In [3]:
%pip install pandas seaborn matplotlib

Collecting pandas
  Using cached pandas-3.0.0-cp313-cp313-macosx_11_0_arm64.whl.metadata (79 kB)
Collecting seaborn
  Using cached seaborn-0.13.2-py3-none-any.whl.metadata (5.4 kB)
Collecting matplotlib
  Using cached matplotlib-3.10.8-cp313-cp313-macosx_11_0_arm64.whl.metadata (52 kB)
Collecting numpy>=1.26.0 (from pandas)
  Using cached numpy-2.4.1-cp313-cp313-macosx_14_0_arm64.whl.metadata (6.6 kB)
Collecting contourpy>=1.0.1 (from matplotlib)
  Using cached contourpy-1.3.3-cp313-cp313-macosx_11_0_arm64.whl.metadata (5.5 kB)
Collecting cycler>=0.10 (from matplotlib)
  Using cached cycler-0.12.1-py3-none-any.whl.metadata (3.8 kB)
Collecting fonttools>=4.22.0 (from matplotlib)
  Using cached fonttools-4.61.1-cp313-cp313-macosx_10_13_universal2.whl.metadata (114 kB)
Collecting kiwisolver>=1.3.1 (from matplotlib)
  Using cached kiwisolver-1.4.9-cp313-cp313-macosx_11_0_arm64.whl.metadata (6.3 kB)
Collecting pillow>=8 (from matplotlib)
  Using cached pillow-12.1.0-cp313-cp313-macosx_11_0_

# Air Quality and Health Risk Forecaster: Introduction and Initial Model

## Introduction

This project is in response to the following optimization problem:

"Urban air pollution and fluctuating weather conditions have a direct impact on public health, especially in major cities where population density and pollution levels are high. Your task is to develop a predictive model that can assess the health risk of residents based on air quality (PM2.5, NO2, CO2) and weather conditions (temperature, humidity, wind, etc.) in various U.S. cities.

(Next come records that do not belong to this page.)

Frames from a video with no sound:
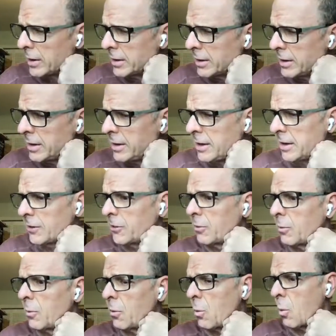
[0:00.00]
it, it's
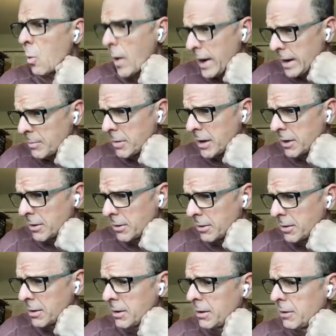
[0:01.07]
way bigger,
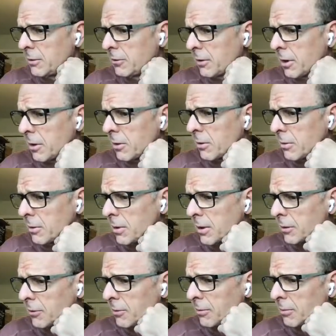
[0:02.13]
so
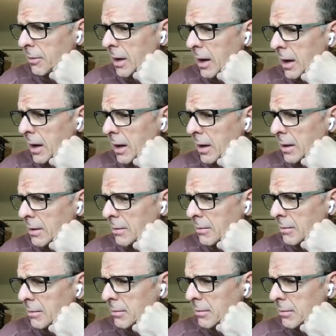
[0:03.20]
it's
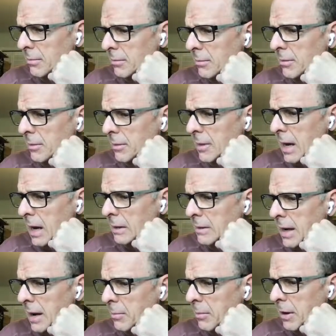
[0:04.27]
not
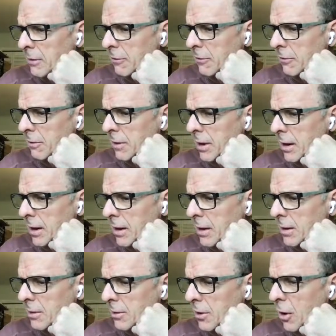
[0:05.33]
that much
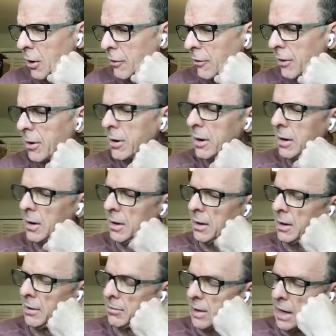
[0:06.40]
larger.
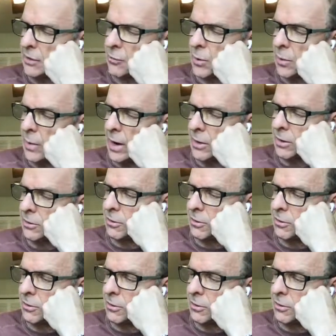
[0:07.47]
In fact, if we round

The goals and requirements of this study are as follows:

1.	Create a predictive model that accurately forecasts air quality levels based on weather conditions and pollution metrics (PM2.5, NO2, CO2).

2.	Develop a highly efficient predictive model that assesses health risks based on urban air quality, weather data, and other relevant factors.

You will implement the chosen models for both urban air quality forecasting and health risk prediction and evaluate their performance using appropriate metrics such as RMSE, MAPE, and trend analysis. Ensure that the models accurately capture the relationships between weather conditions, pollution metrics, and health outcomes and assess their effectiveness across different time periods and urban areas."

In this notebook, I will choose the machine learning algorithm to use for this task and implement the initial model.

## Determining the Dependent Variables

The first step is to select features to serve as the dependent variables. Because the request is for a model that can forecast both air quality and health risk, two dependent variables are needed. To determine which features are appropriate for this, inspect the features that are in the dataset:

In [4]:
import pandas as pd
import seaborn as sns
import matplotlib.pyplot as plt

PATH = "../data/raw/DQN1 Dataset.csv"
df = pd.read_csv(PATH)
print(df.columns)

Index(['datetimeEpoch', 'tempmax', 'tempmin', 'temp', 'feelslikemax',
       'feelslikemin', 'feelslike', 'pm2.5', 'no2', 'co2', 'dew', 'humidity',
       'precip', 'precipprob', 'precipcover', 'windgust', 'windspeed',
       'winddir', 'pressure', 'cloudcover', 'visibility', 'solarradiation',
       'solarenergy', 'uvindex', 'severerisk', 'sunriseEpoch', 'sunsetEpoch',
       'moonphase', 'tempRange', 'heatIndex', 'severityScore', 'month',
       'dayOfWeek', 'isWeekend', 'healthRiskScore'],
      dtype='str')


The dataset contains a healthRiskScore feature that can used to measure health risk. However, there is no singular feature for measuring air quality. There are, however, three pollutant features: pm2.5, no2, and co2. Since the problem statement references these in connection with air quality, it makes sense to apply some feature engineering to create a composite "air quality" feature from the individual pollutant values.

For my initial model implementation, I will take a simple average of the pollutant values and analyze how that performs.

In [5]:
# Measure air quality by taking the average of pm2.5, no2, and co2.
df["airQuality"] = df[["pm2.5", "no2", "co2"]].mean(axis=1)